Saturday, December 27, 2008

William Lee Miller's Lincoln

William Lee Miller is my favorite living American historian. If you don't know him, you should. His book from 1998, Arguing About Slavery: John Quincy Adams and the Great Battle in the United States Congress won the D. B. Hardeman Prize for the best book about Congress and is a book I've read and reread. I've read a good deal about John Quincy Adams, including the latest biography by Joseph Wheelan, Mr. Adams Last Crusade: John Quincy Adams's Extraordinary Post-Presidential Life in Congress, which is a fine book, but I've never read a better book on Adams than William Lee Miller's. (It's available for order now as a "Lightning Print" book -- this means a book that can be ordered, prepaid and nonreturnable from the distributor. This is a newish thing in publishing that keeps titles available that would otherwise go out of print.)
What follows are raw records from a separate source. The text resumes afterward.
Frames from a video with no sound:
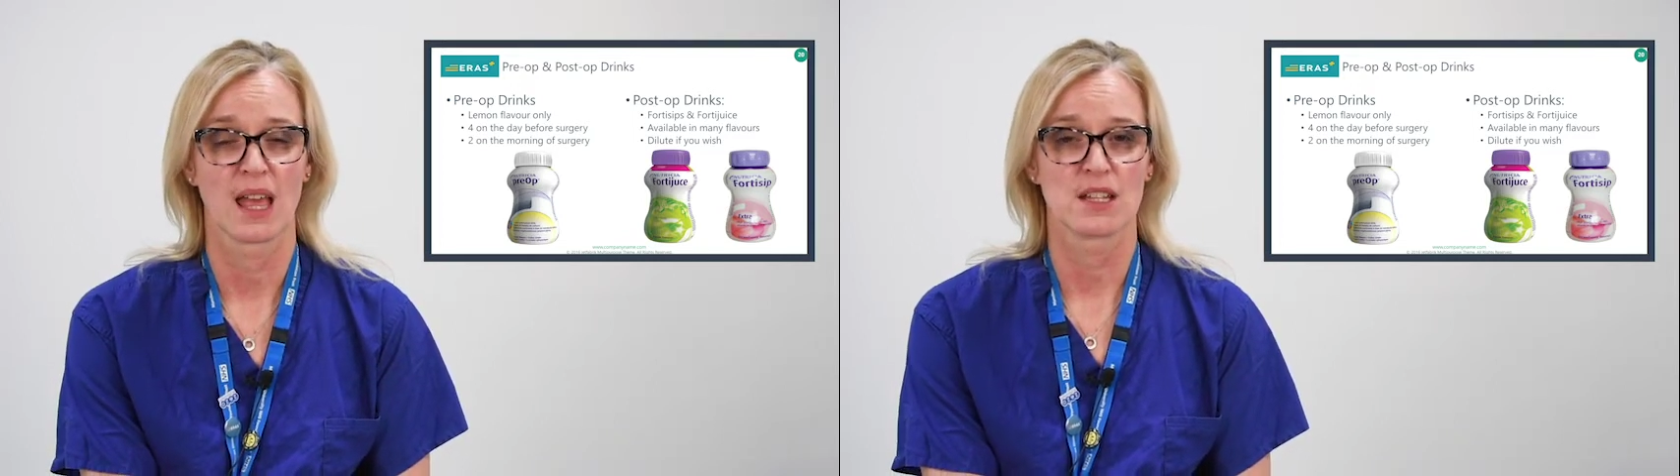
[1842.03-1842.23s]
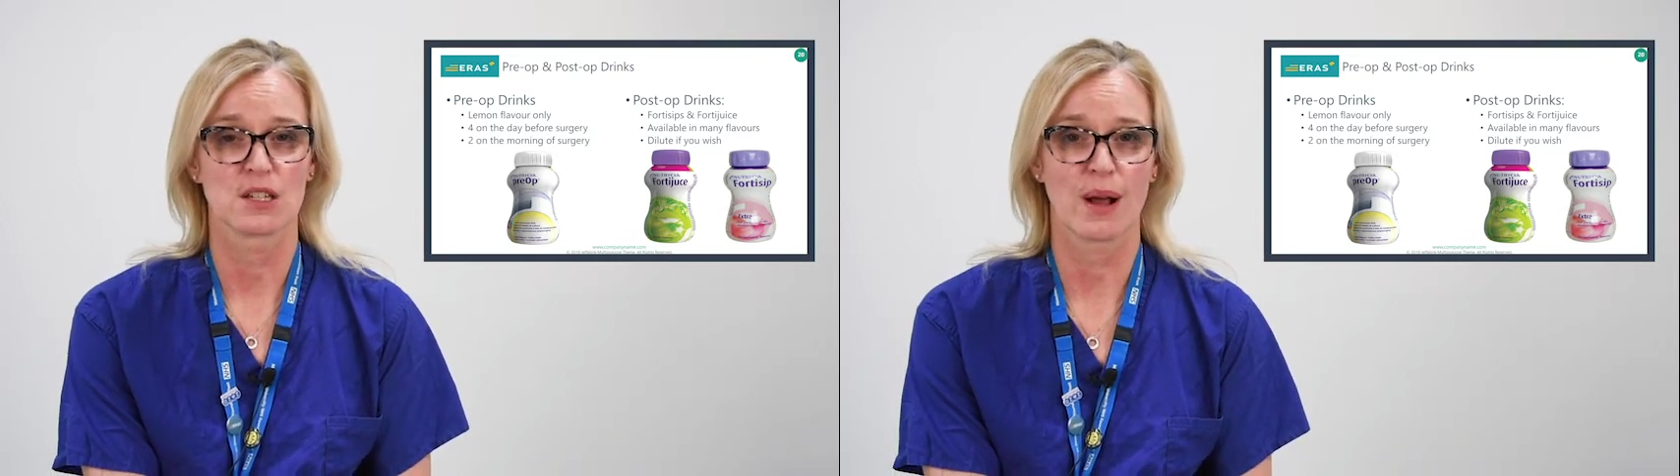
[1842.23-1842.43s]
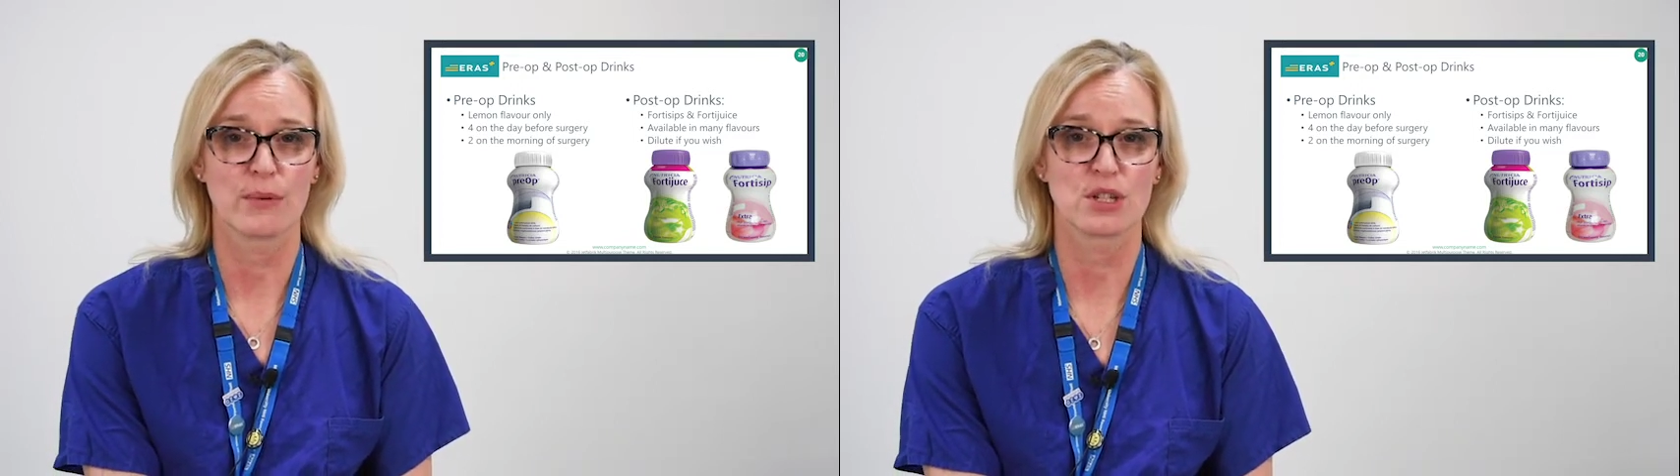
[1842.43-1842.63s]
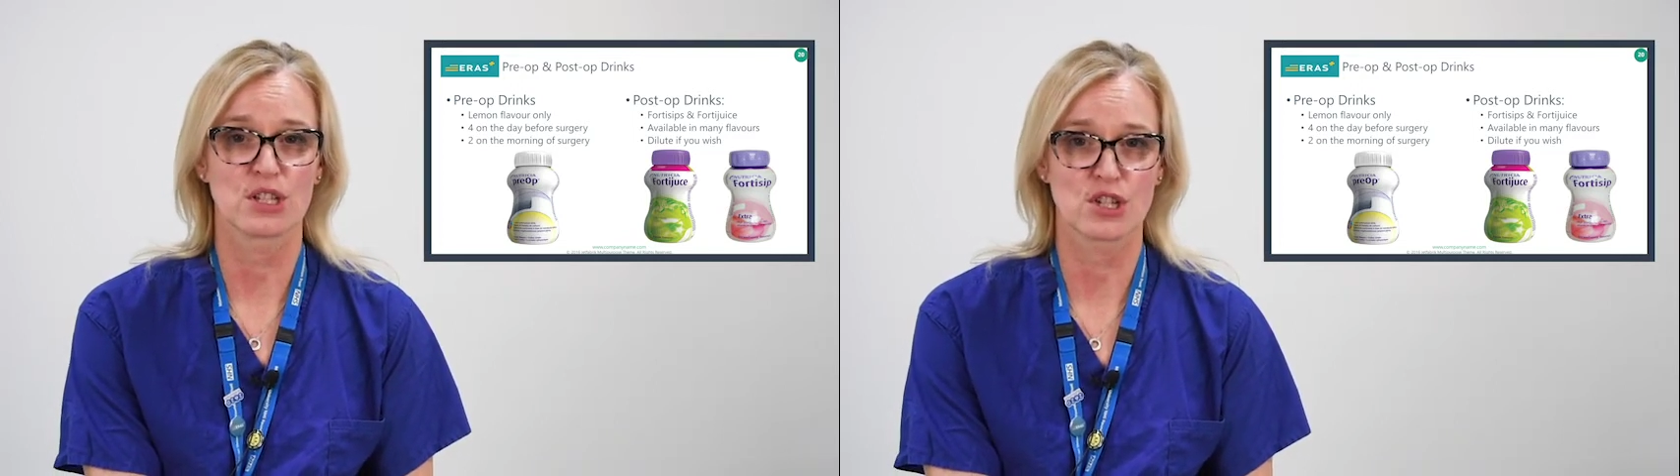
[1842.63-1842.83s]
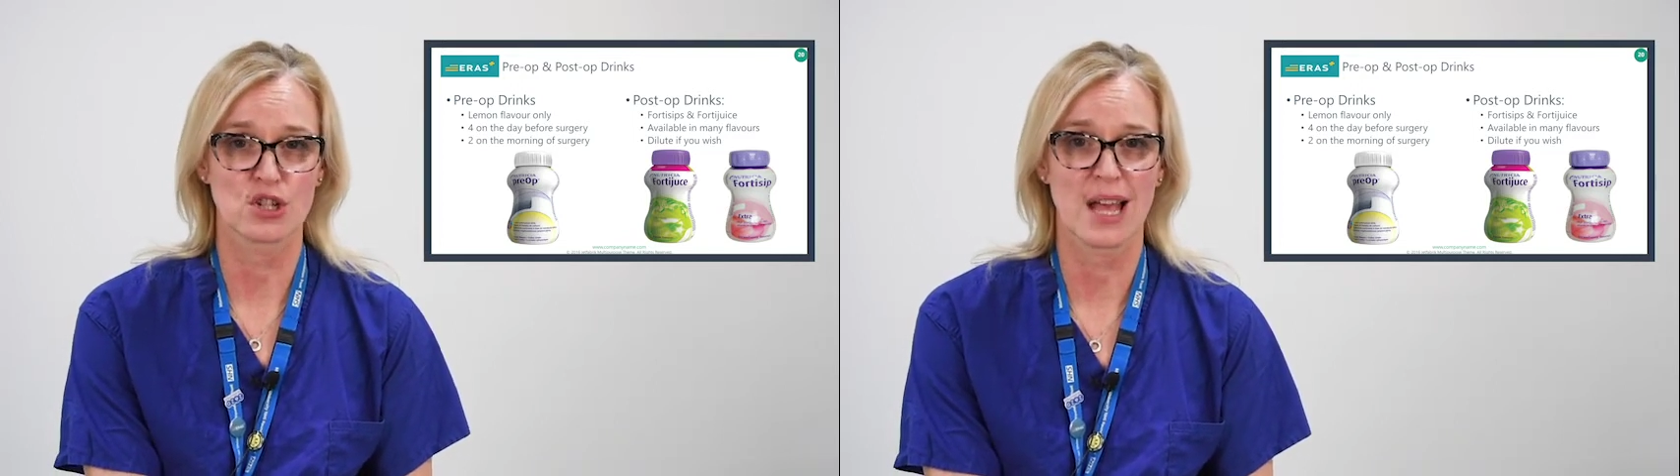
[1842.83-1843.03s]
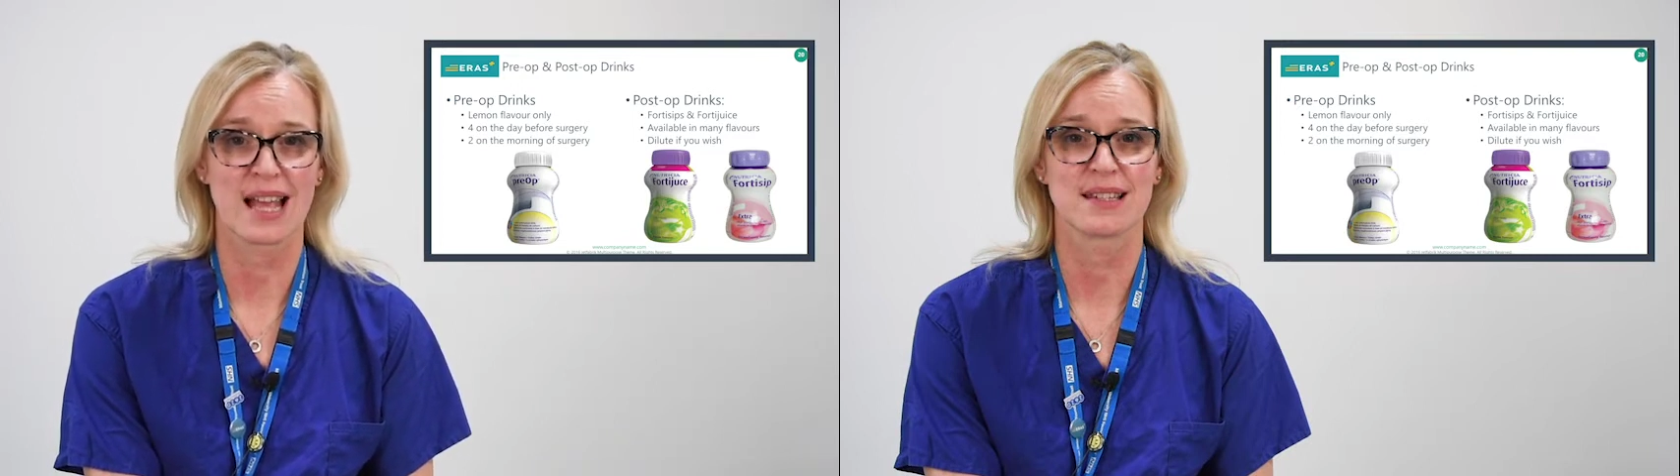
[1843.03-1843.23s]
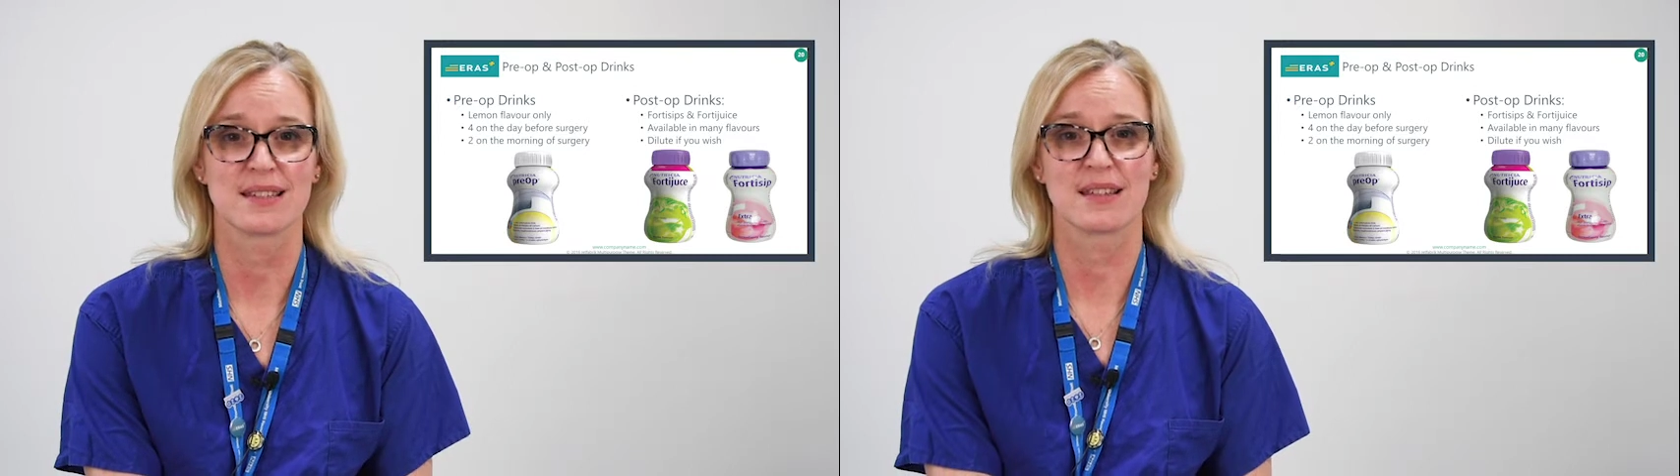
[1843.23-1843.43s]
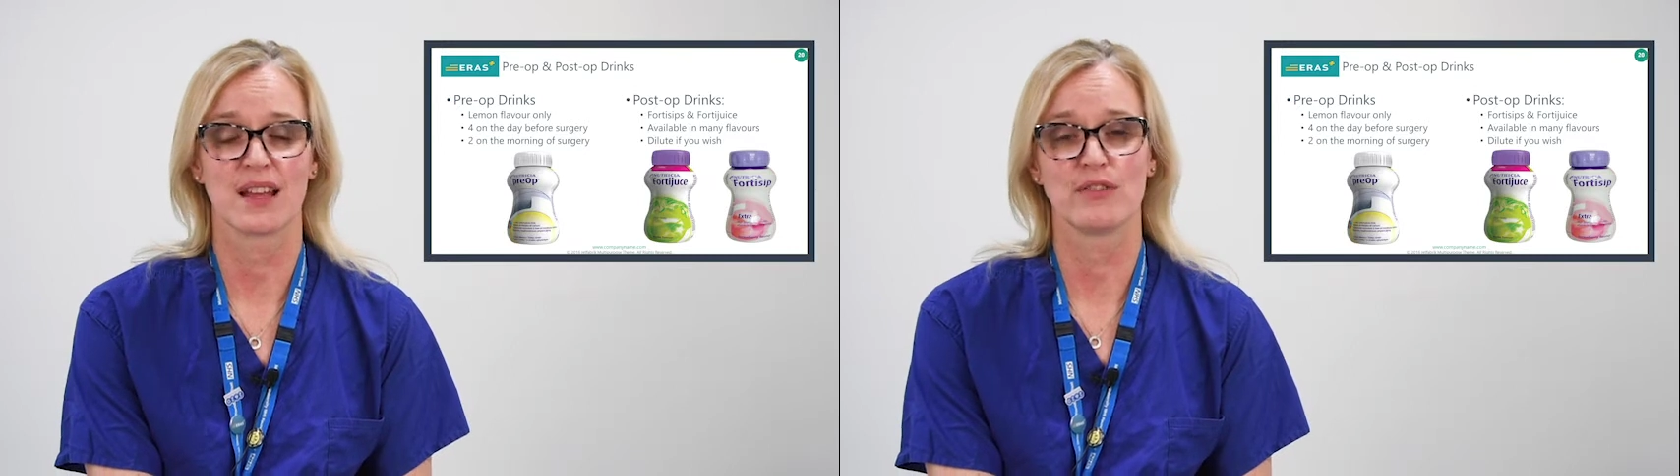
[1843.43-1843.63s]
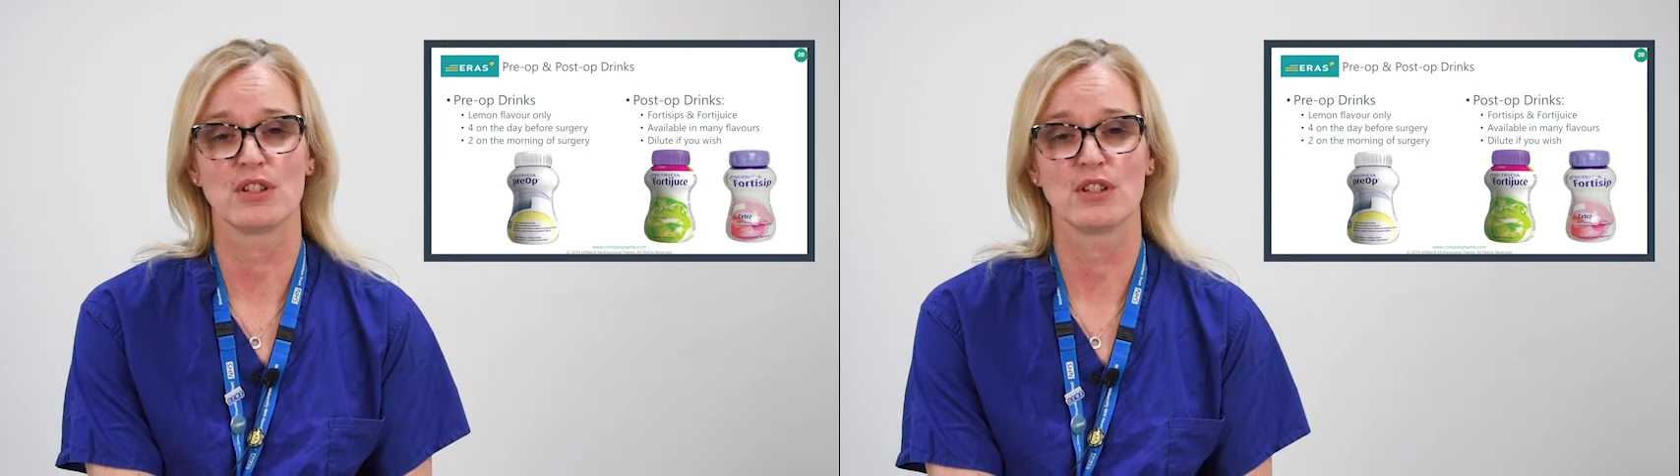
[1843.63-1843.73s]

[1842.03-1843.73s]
So I would suggest if you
Miller has written -- to date -- two books on Lincoln. Neither is a straight-forward biography, they are instead profound considerations of Lincoln as a statesman and moral force in our history.

The first, Lincoln's Virtues: An Ethical Biography, traces Lincoln's development as a politician and political thinker, using a close reading of what Lincoln actually said and wrote to create one of the most thoughtful portraits I've ever read, not of a Great Man, but of a man who became great.

The second, only now out in paperback, President Lincoln: The Duty of a Statesman, shows how Lincoln, as President, transformed both himself and the office to become our greatest President since Washington.

William Lee Miller is a national treasure; politically engaged, a teacher of great reputation, a writer of great verve and wit, an ethicist and an historian of truly remarkable gifts. I can think of no one better qualified to explore the true nature of Abraham Lincoln and his unique place in our history.


  1. I recieved the following charming email from William Lee Miller and thought is worth sharing:

    Dear Mr. Craft: Thank you enormously for your generous words about my books in the blog. As you can imagine, it is comments like yours that make it all worthwhile.
    I did not know about "Lightening Books", which I am glad to learn about from you. I surely don't want Arguing to go out of print.
    I am grateful. to you for taking the trouble to send this message and the blog with its information. Thanks again. wlm
    On Dec 27, 2008

  2. Anonymous2:30 PM

    I just came upon this post & blog, & want to say that Mr Miller is the only writer I have ever written a fan letter to. I am constantly pressing the 3 books you mention on people. He too responded to me, quickly & kindly. Sadly, he is no longer a living historian but his books should stay available. Best, Elinor N.